▶ **WORK ORDER**
Set down the data below without change, skipping the pictures it holds.

▶ **DATA RECORDS**
____

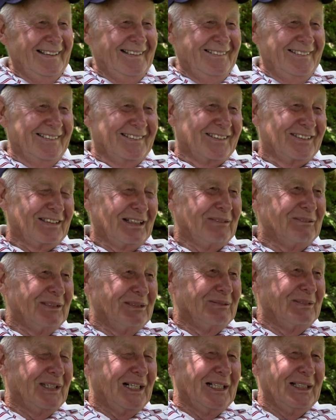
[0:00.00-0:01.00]
Just
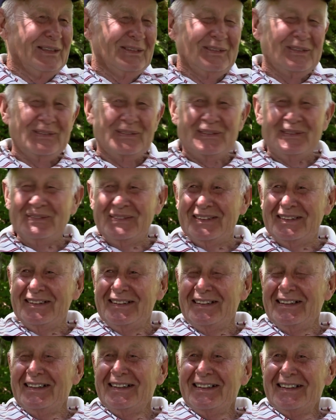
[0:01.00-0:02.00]
7 miles from it.
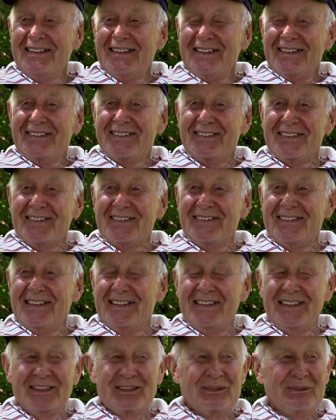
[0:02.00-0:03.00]
So
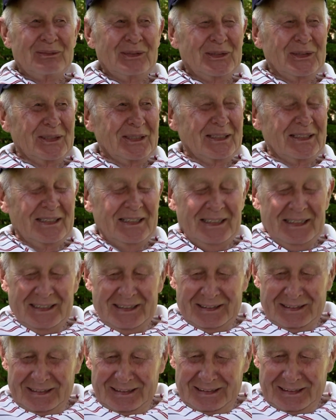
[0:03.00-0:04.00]
the next morning they
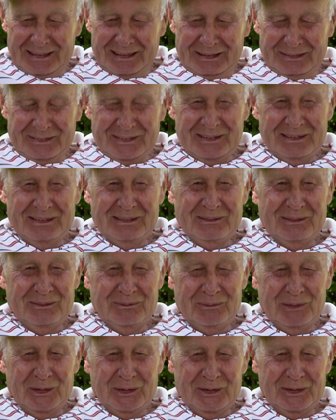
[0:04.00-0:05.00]
had a class
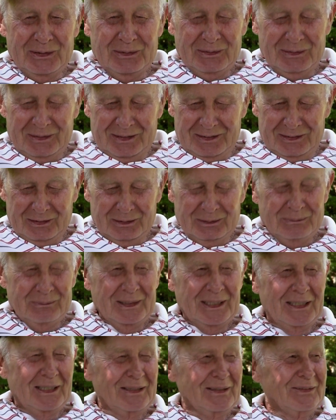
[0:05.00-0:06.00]
in mortar
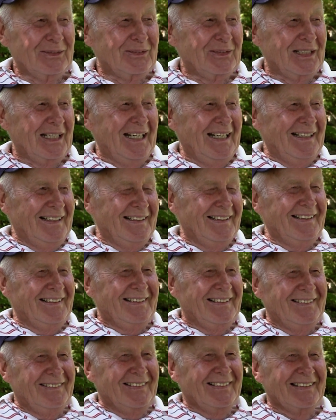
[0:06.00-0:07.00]
terminology
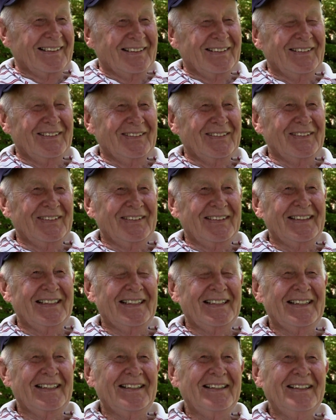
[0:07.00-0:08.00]
with the new
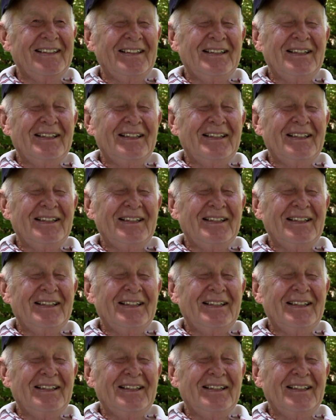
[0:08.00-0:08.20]
lieutenant.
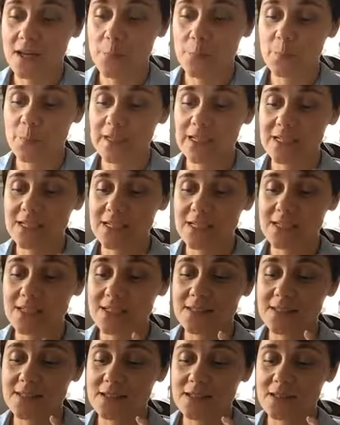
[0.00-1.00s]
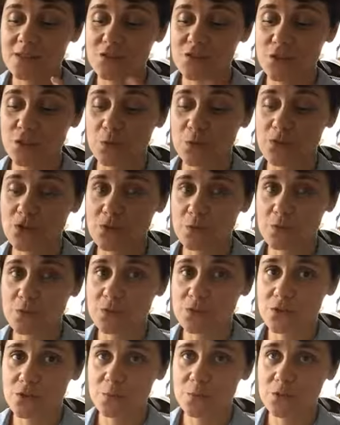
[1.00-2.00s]
but it is super
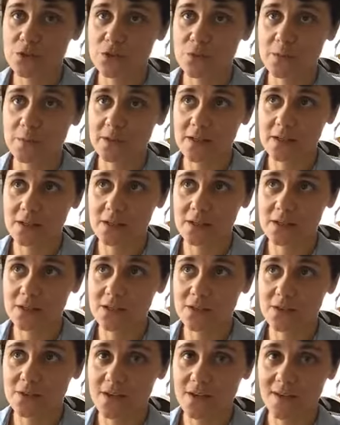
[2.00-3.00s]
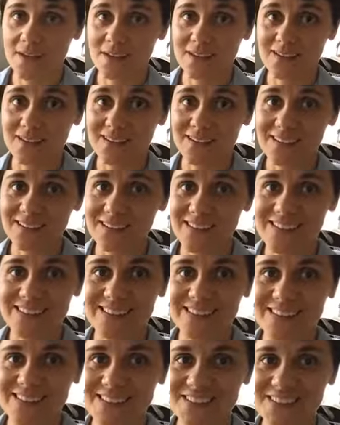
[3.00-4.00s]
duper ingredient. Yeah, I
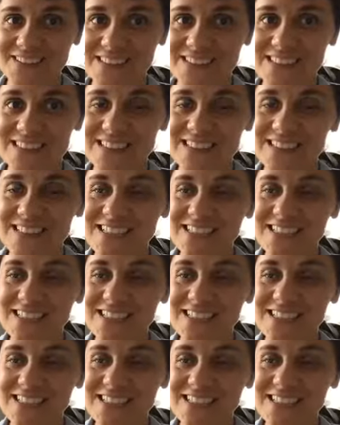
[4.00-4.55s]
said that twice.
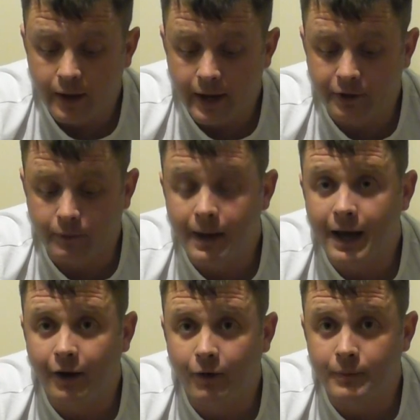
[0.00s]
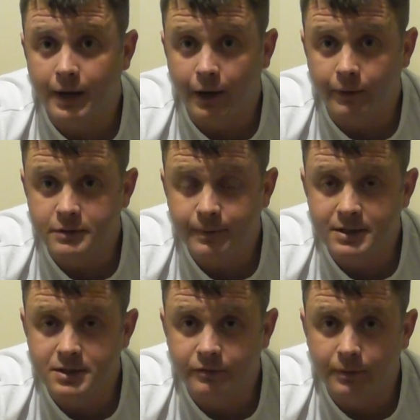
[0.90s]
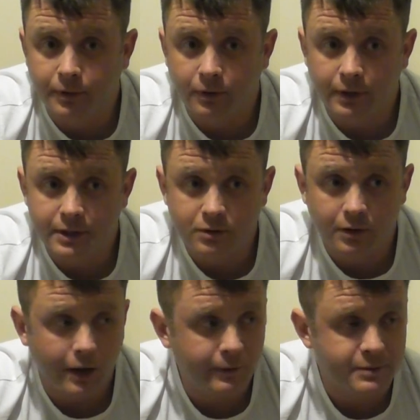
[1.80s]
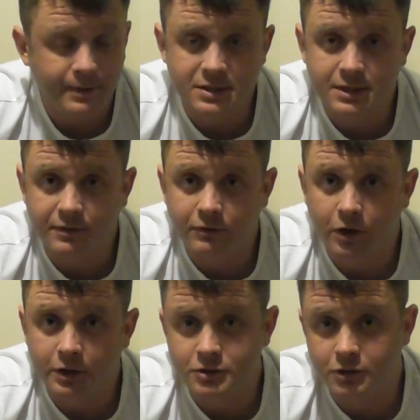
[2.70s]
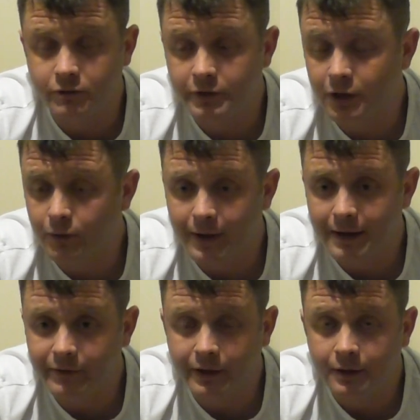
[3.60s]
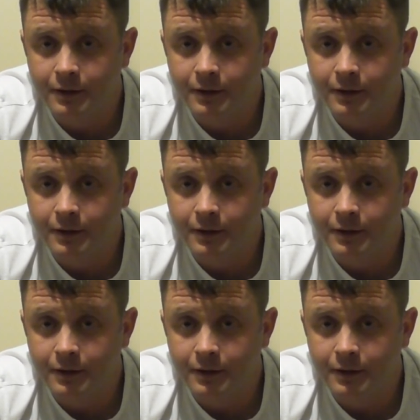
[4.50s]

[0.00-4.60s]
it don't matter how expensive your pole is or how expensive your rod is or your reel or whatever,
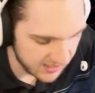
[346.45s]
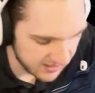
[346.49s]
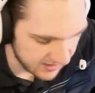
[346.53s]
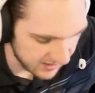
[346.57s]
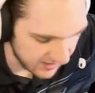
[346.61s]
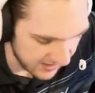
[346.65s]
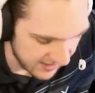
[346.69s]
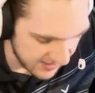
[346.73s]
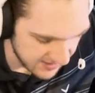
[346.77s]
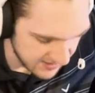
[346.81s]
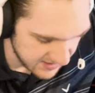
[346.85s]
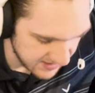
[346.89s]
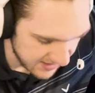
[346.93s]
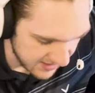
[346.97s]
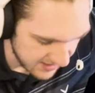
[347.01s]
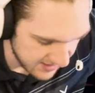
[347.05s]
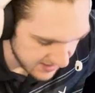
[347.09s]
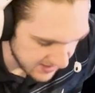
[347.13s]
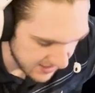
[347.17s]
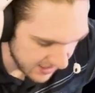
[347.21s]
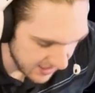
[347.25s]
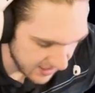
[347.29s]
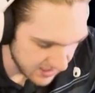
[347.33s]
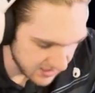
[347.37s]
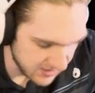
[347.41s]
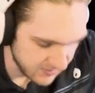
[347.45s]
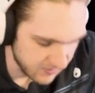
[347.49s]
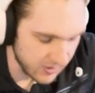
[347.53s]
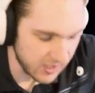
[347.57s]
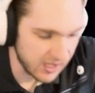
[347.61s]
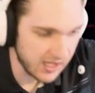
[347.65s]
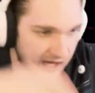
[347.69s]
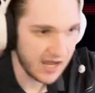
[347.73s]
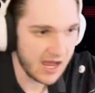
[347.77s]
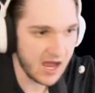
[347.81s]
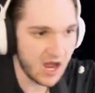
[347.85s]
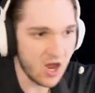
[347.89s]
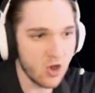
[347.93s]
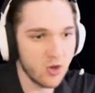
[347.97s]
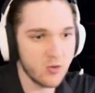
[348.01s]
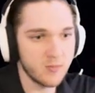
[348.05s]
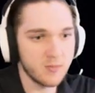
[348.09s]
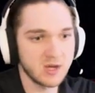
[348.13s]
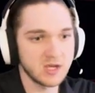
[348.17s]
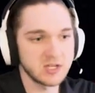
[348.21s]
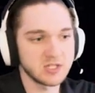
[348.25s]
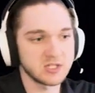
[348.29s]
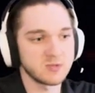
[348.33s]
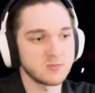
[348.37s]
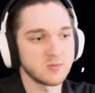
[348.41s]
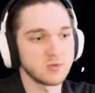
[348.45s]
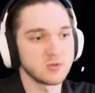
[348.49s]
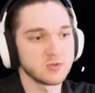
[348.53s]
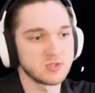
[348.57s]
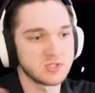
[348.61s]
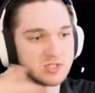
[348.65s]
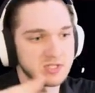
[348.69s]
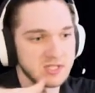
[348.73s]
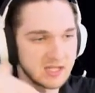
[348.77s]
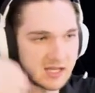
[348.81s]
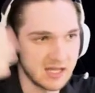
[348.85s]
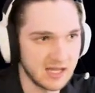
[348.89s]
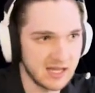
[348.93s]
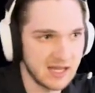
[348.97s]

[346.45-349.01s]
in the last 10 seconds, but like how am I supposed to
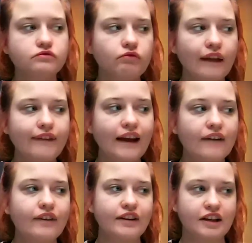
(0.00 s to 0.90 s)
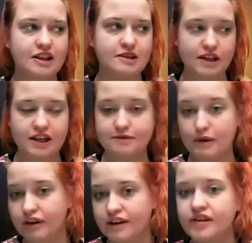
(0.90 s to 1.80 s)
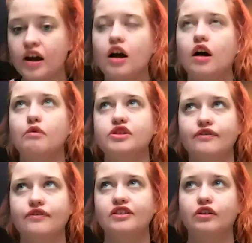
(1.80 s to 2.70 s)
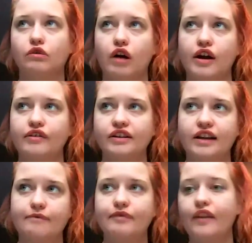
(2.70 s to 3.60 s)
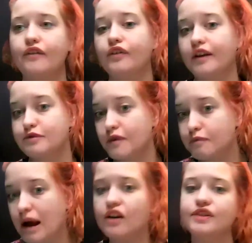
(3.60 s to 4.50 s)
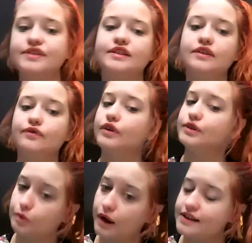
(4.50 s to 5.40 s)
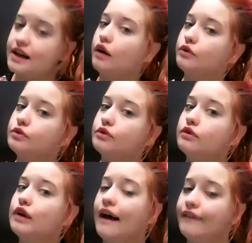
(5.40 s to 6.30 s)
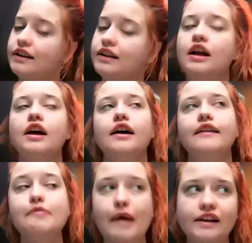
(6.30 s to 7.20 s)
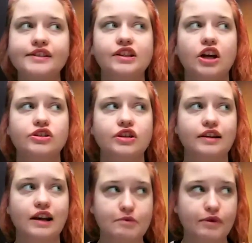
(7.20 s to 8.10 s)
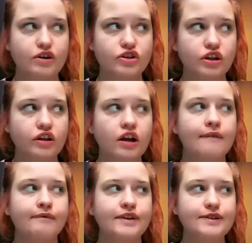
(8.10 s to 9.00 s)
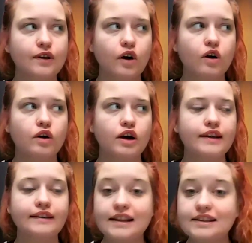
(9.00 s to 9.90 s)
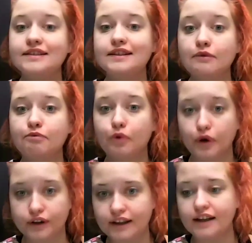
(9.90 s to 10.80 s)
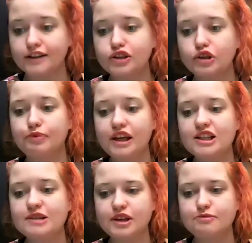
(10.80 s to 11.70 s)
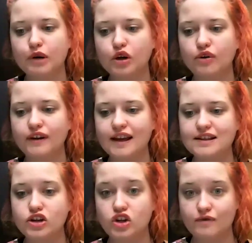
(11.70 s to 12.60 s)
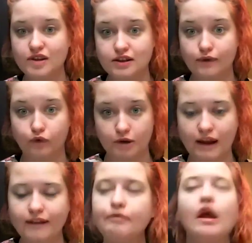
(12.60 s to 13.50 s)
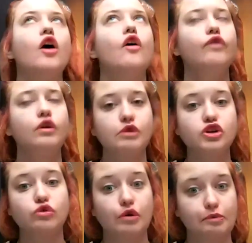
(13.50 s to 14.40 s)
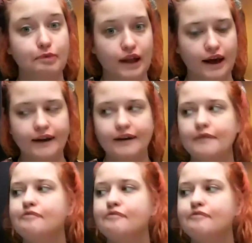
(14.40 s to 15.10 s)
that they have a experience, which I think requiring them the different types of ballots, the different ways how to handle the panel discussion and deliberation. So this is important. So please, please prioritize achievements in the format for which you're applying.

____

▶ **EXPECTED ANSWER**
[0:00.00-0:01.00]
Just
[0:01.00-0:02.00]
7 miles from it.
[0:02.00-0:03.00]
So
[0:03.00-0:04.00]
the next morning they
[0:04.00-0:05.00]
had a class
[0:05.00-0:06.00]
in mortar
[0:06.00-0:07.00]
terminology
[0:07.00-0:08.00]
with the new
[0:08.00-0:08.20]
lieutenant.
[0.00-1.00s]
[1.00-2.00s]
but it is super
[2.00-3.00s]
[3.00-4.00s]
duper ingredient. Yeah, I
[4.00-4.55s]
said that twice.
[0.00s]
[0.90s]
[1.80s]
[2.70s]
[3.60s]
[4.50s]

[0.00-4.60s]
it don't matter how expensive your pole is or how expensive your rod is or your reel or whatever,
[346.45s]
[346.49s]
[346.53s]
[346.57s]
[346.61s]
[346.65s]
[346.69s]
[346.73s]
[346.77s]
[346.81s]
[346.85s]
[346.89s]
[346.93s]
[346.97s]
[347.01s]
[347.05s]
[347.09s]
[347.13s]
[347.17s]
[347.21s]
[347.25s]
[347.29s]
[347.33s]
[347.37s]
[347.41s]
[347.45s]
[347.49s]
[347.53s]
[347.57s]
[347.61s]
[347.65s]
[347.69s]
[347.73s]
[347.77s]
[347.81s]
[347.85s]
[347.89s]
[347.93s]
[347.97s]
[348.01s]
[348.05s]
[348.09s]
[348.13s]
[348.17s]
[348.21s]
[348.25s]
[348.29s]
[348.33s]
[348.37s]
[348.41s]
[348.45s]
[348.49s]
[348.53s]
[348.57s]
[348.61s]
[348.65s]
[348.69s]
[348.73s]
[348.77s]
[348.81s]
[348.85s]
[348.89s]
[348.93s]
[348.97s]

[346.45-349.01s]
in the last 10 seconds, but like how am I supposed to
(0.00 s to 0.90 s)
(0.90 s to 1.80 s)
(1.80 s to 2.70 s)
(2.70 s to 3.60 s)
(3.60 s to 4.50 s)
(4.50 s to 5.40 s)
(5.40 s to 6.30 s)
(6.30 s to 7.20 s)
(7.20 s to 8.10 s)
(8.10 s to 9.00 s)
(9.00 s to 9.90 s)
(9.90 s to 10.80 s)
(10.80 s to 11.70 s)
(11.70 s to 12.60 s)
(12.60 s to 13.50 s)
(13.50 s to 14.40 s)
(14.40 s to 15.10 s)
that they have a experience, which I think requiring them the different types of ballots, the different ways how to handle the panel discussion and deliberation. So this is important. So please, please prioritize achievements in the format for which you're applying.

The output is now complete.